*Work required*
Give again, exactly as written, each line of the material below starting at the line that contains "[0:01.00-0:02.00]" and ending at the line that contains "Transcript: I could". Both ends count, and no other line does.

----

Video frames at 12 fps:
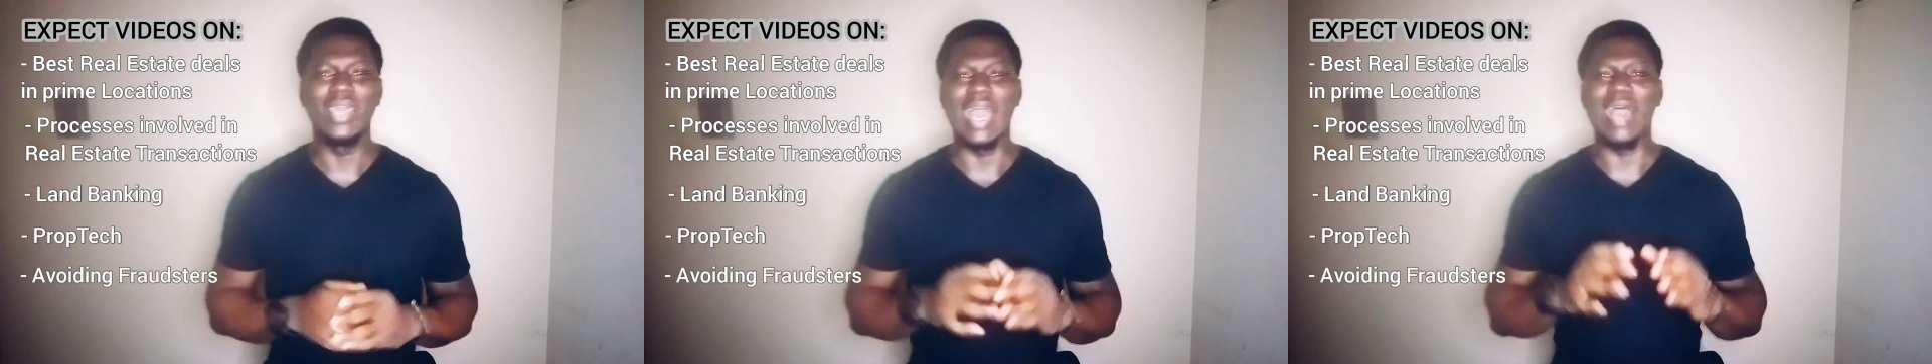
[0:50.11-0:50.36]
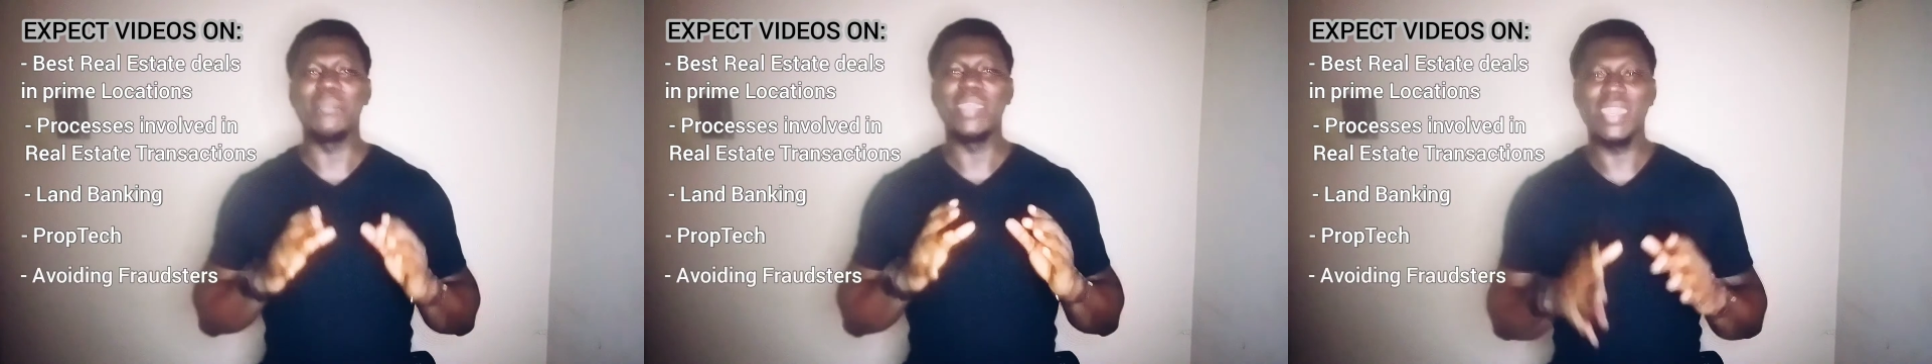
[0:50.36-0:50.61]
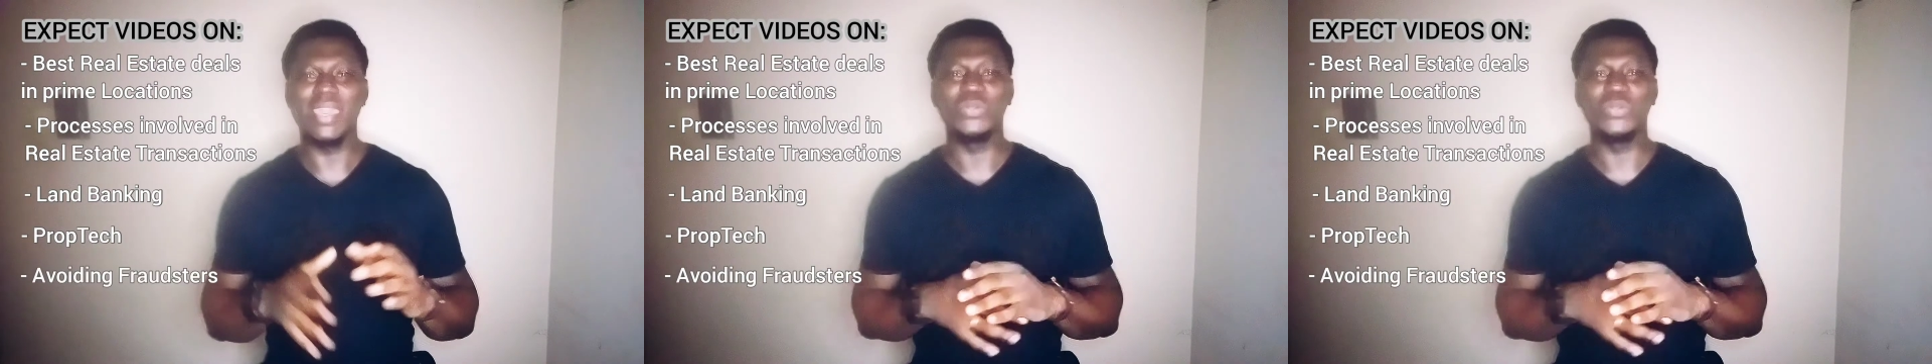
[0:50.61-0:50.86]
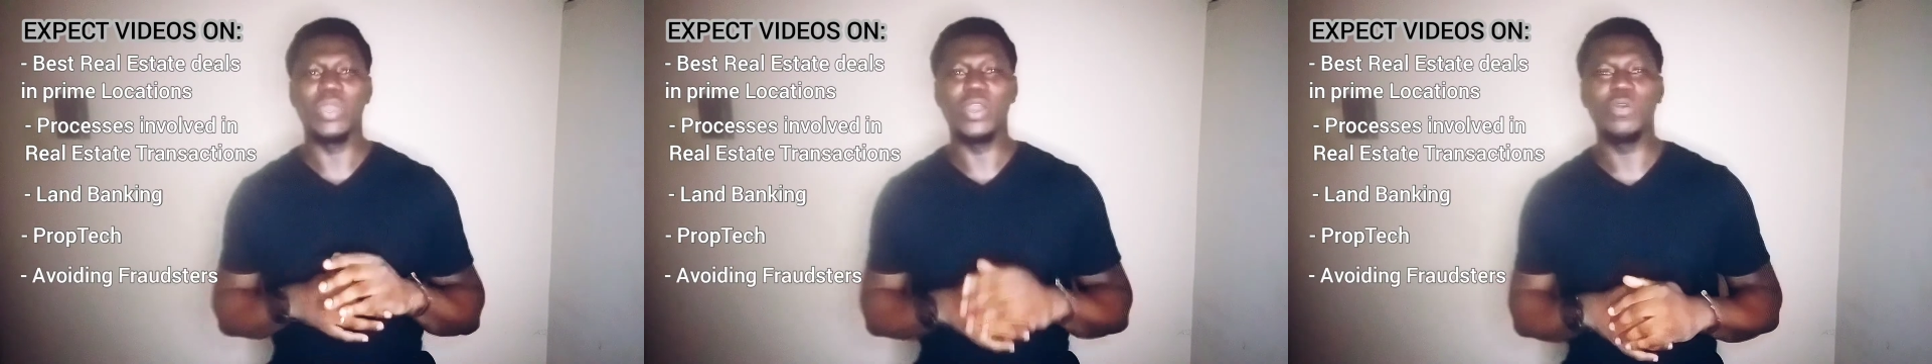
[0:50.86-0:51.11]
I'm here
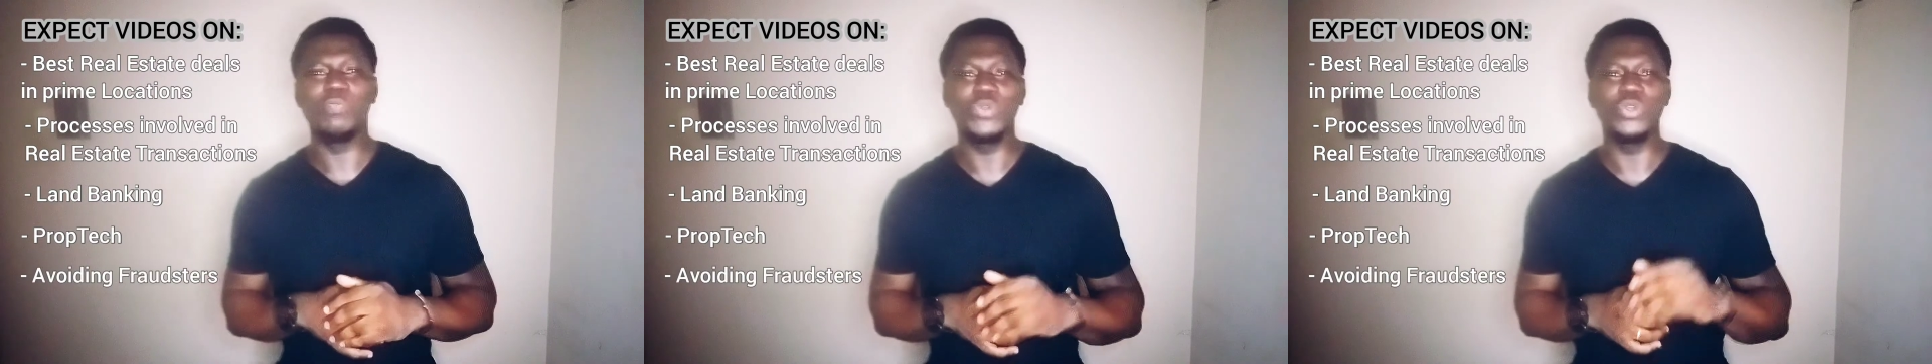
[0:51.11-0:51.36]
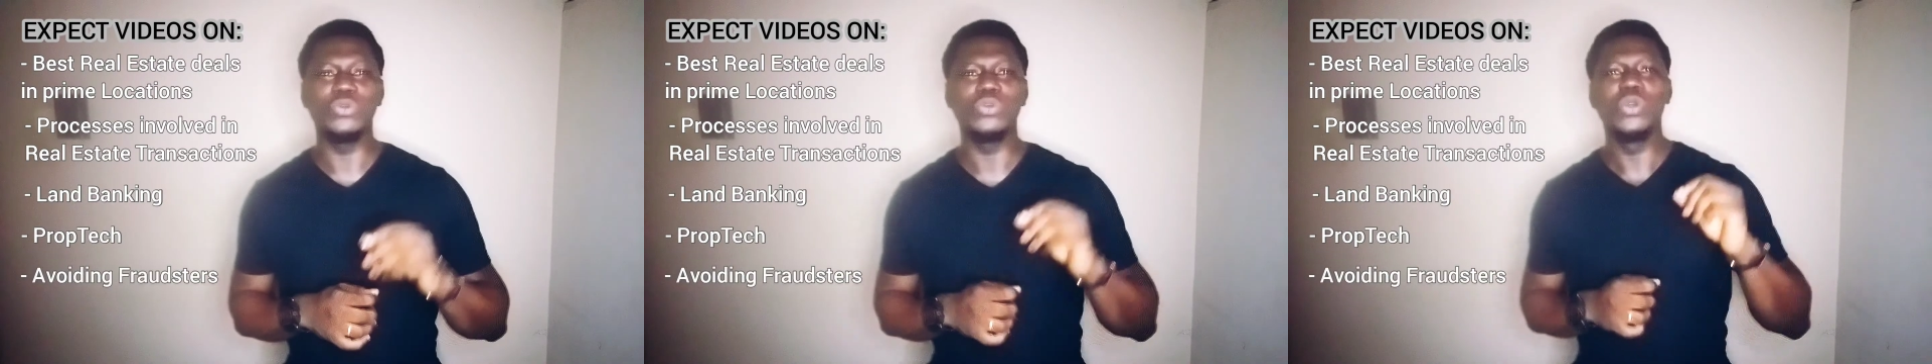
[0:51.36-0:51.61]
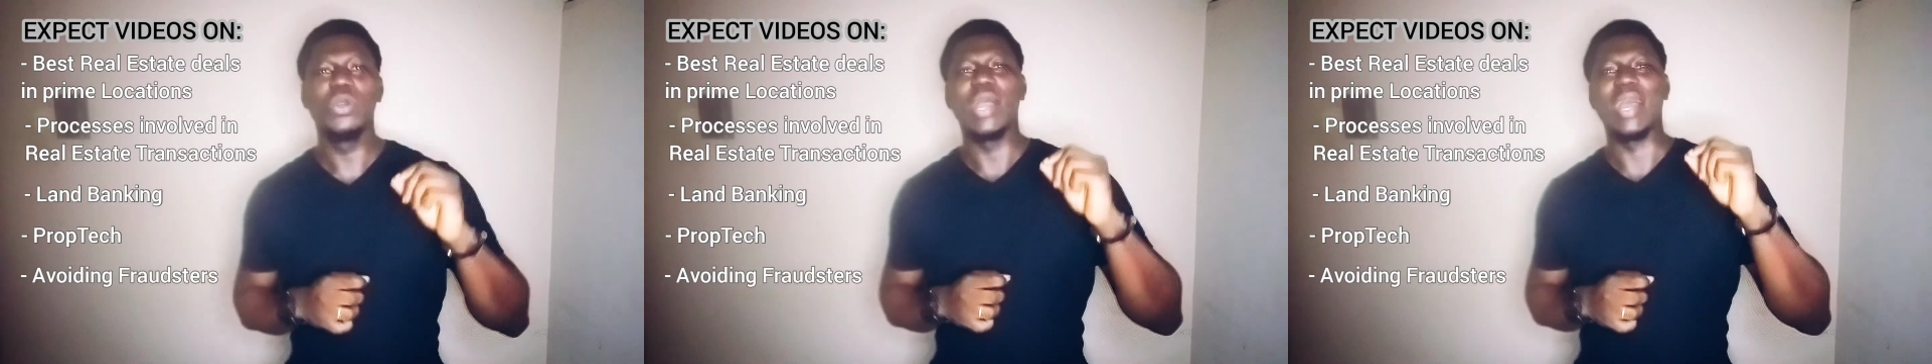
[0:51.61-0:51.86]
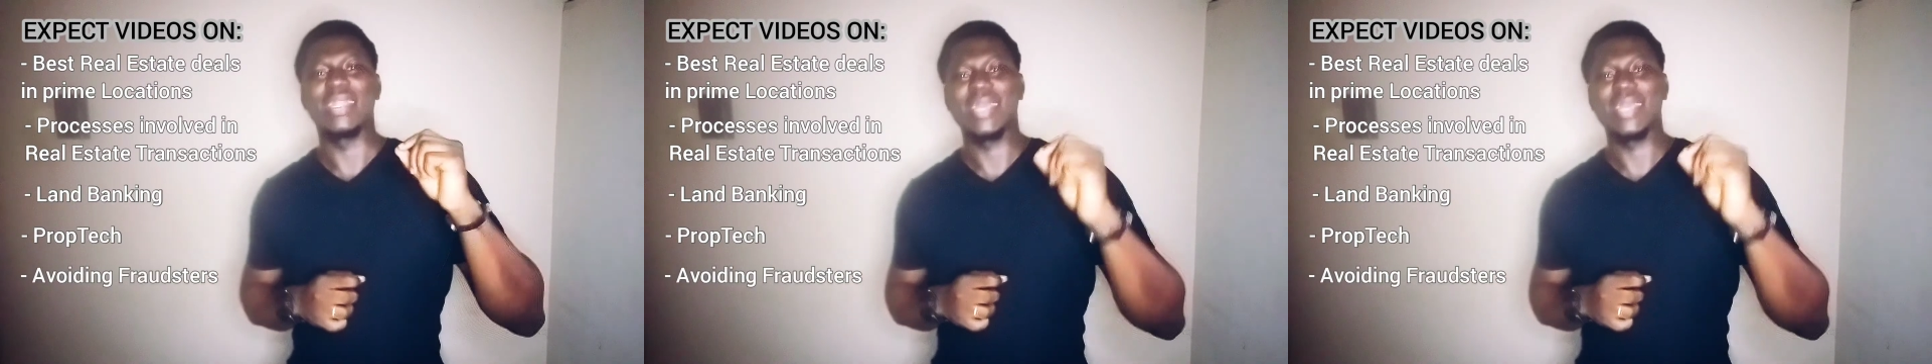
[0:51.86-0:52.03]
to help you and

----

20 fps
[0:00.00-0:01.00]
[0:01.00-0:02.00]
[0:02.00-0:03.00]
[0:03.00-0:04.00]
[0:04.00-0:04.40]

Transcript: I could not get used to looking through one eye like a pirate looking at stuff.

----

*Task answer*
[0:01.00-0:02.00]
[0:02.00-0:03.00]
[0:03.00-0:04.00]
[0:04.00-0:04.40]

Transcript: I could not get used to looking through one eye like a pirate looking at stuff.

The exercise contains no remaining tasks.